The Better Business Bureau offers similar advice: Look beyond the project profile page to learn about the entrepreneur; check Facebook and other social media sites; look for links that provide further verification.
And how do crowdfunding creators protect themselves?
Roger Chang, of Pirate3D, said that crowdfunding sites should be doing “more stringent checks before a project goes online.” But Chang added that, “The best defense, of course, is to have a good following. We might have let the fraud slip past us if it weren’t for our backers pointing it out.”
Ken Lowery, co-creator of the “Like A Virus” Kickstarter campaign that was copied on Indiegogo, suggested on the Comics Allliance website that campaigners create Google Alerts of their names, and the project name, and monitor them.

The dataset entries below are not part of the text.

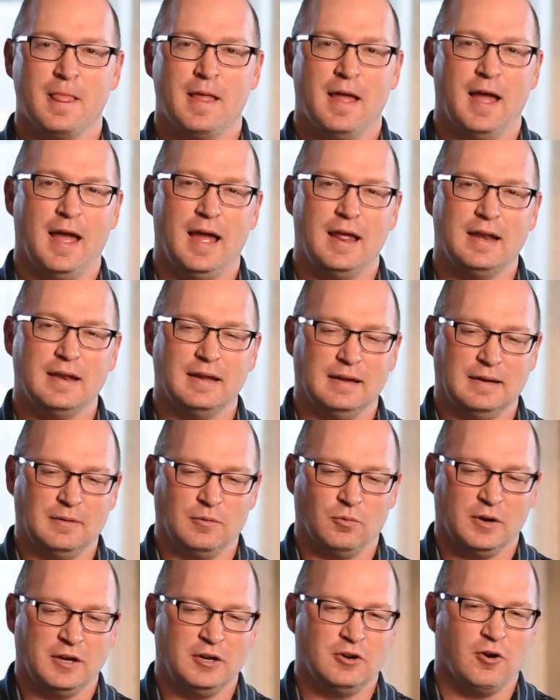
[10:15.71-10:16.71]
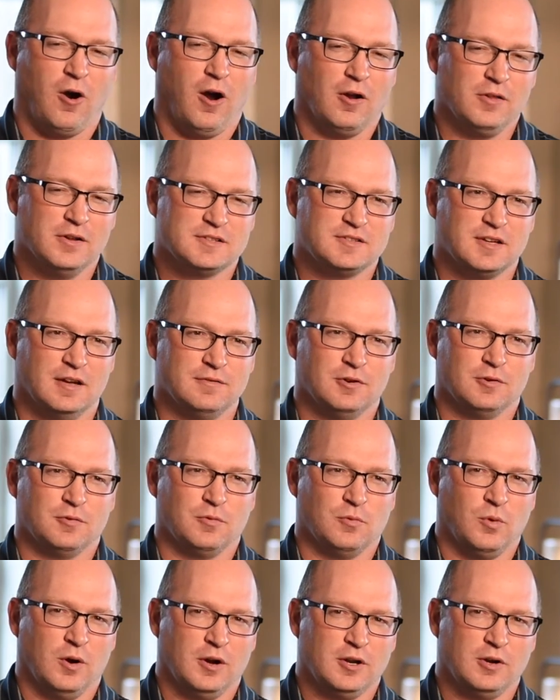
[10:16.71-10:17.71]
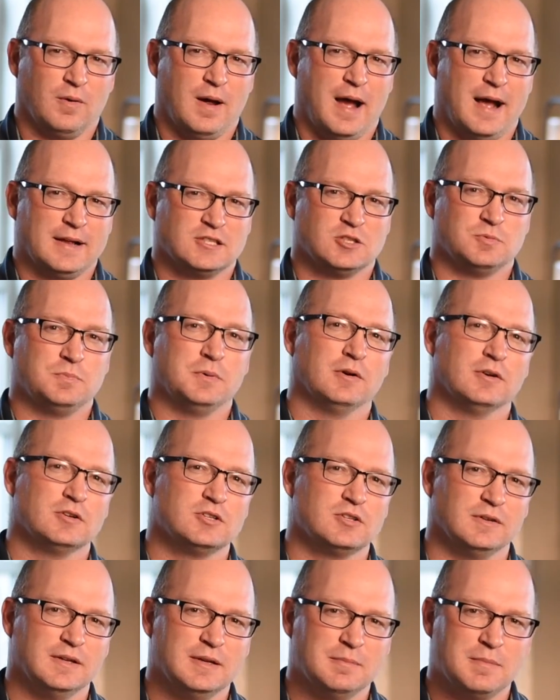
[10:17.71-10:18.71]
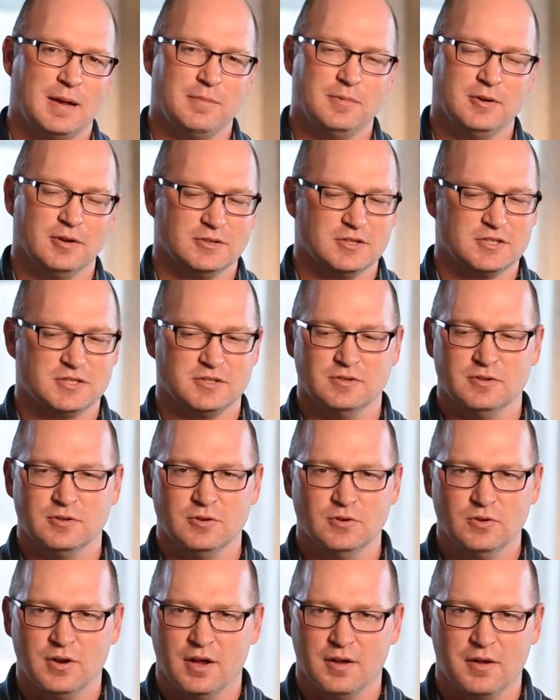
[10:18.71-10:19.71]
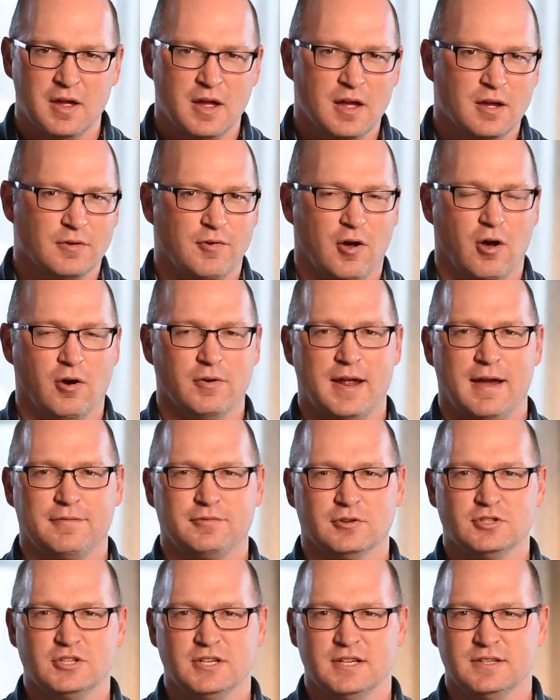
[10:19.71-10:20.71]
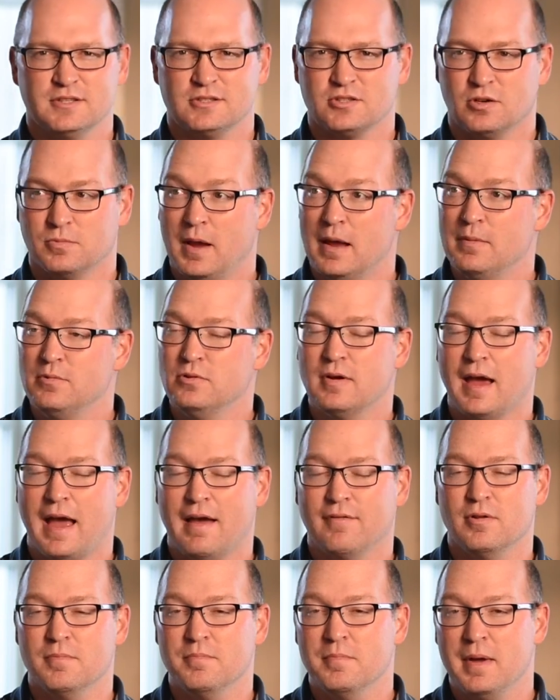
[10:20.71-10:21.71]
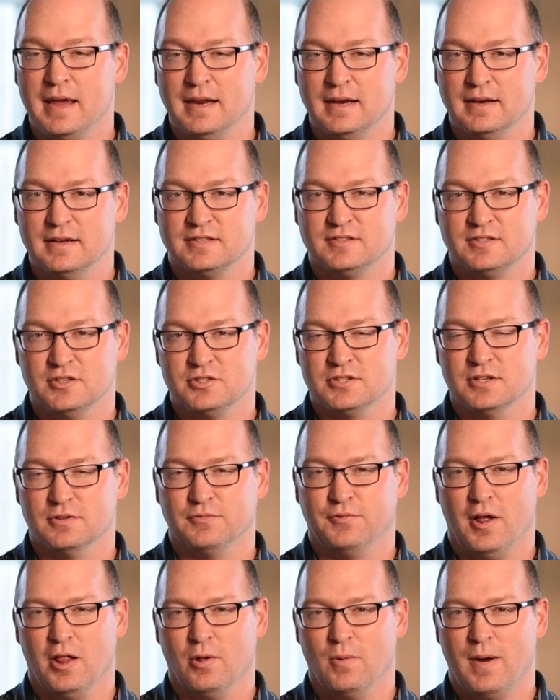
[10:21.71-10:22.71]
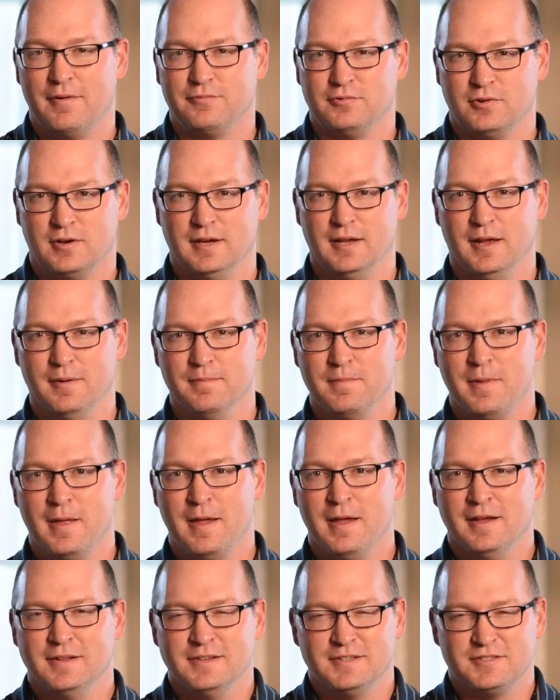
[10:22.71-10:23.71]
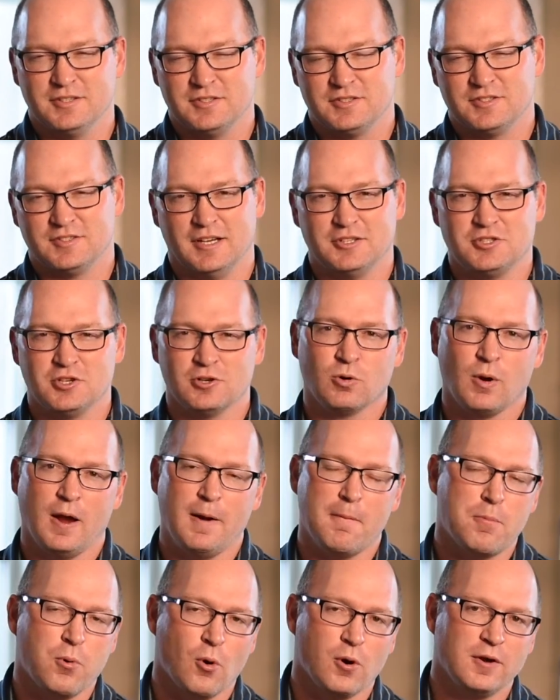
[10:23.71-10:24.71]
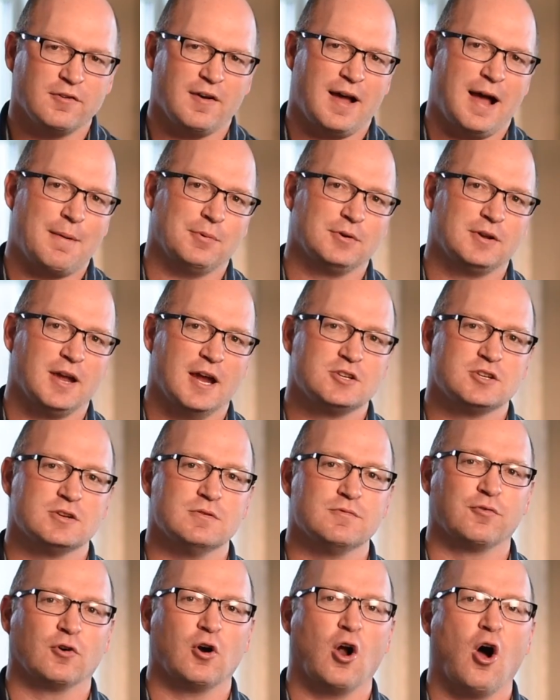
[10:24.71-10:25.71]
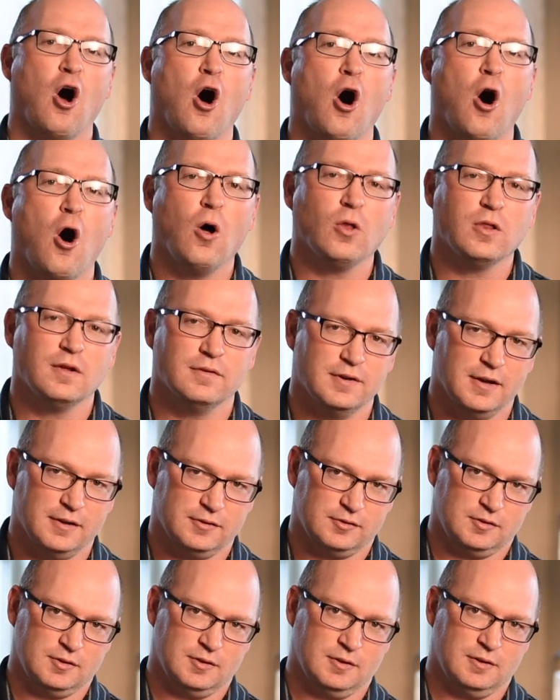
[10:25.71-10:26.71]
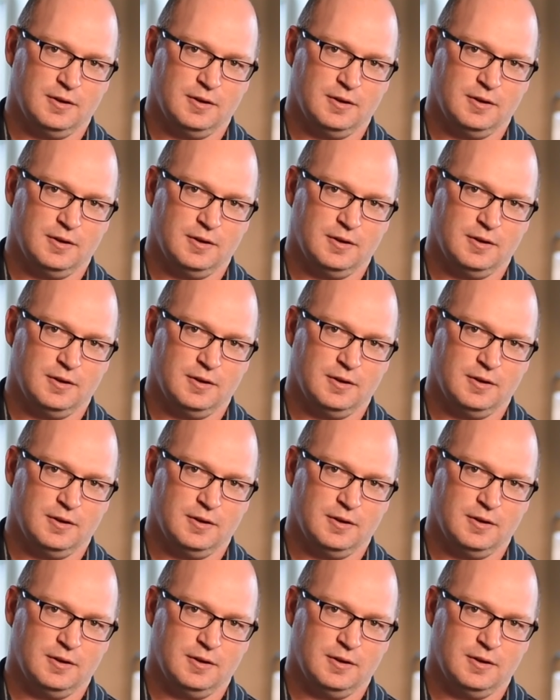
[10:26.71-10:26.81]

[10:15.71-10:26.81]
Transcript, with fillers: And regardless of your where you're at spiritually, maybe you're just new to following after Jesus or maybe you haven't made a decision to follow after him. This is such a great point of application for all of us.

That was how he discovered the duplicate campaign site: he noticed an unusual number of mentions of his name in connection with the Indiegogo campaign.
“If you seem to be on track to be successful, just set up some alerts with your name and your project name, just to see,” he said. “It’s good to know who’s talking about it anyway, but there are apparently people who will spend a fair amount of time duplicating you in hopes of getting four or five thousand dollars.”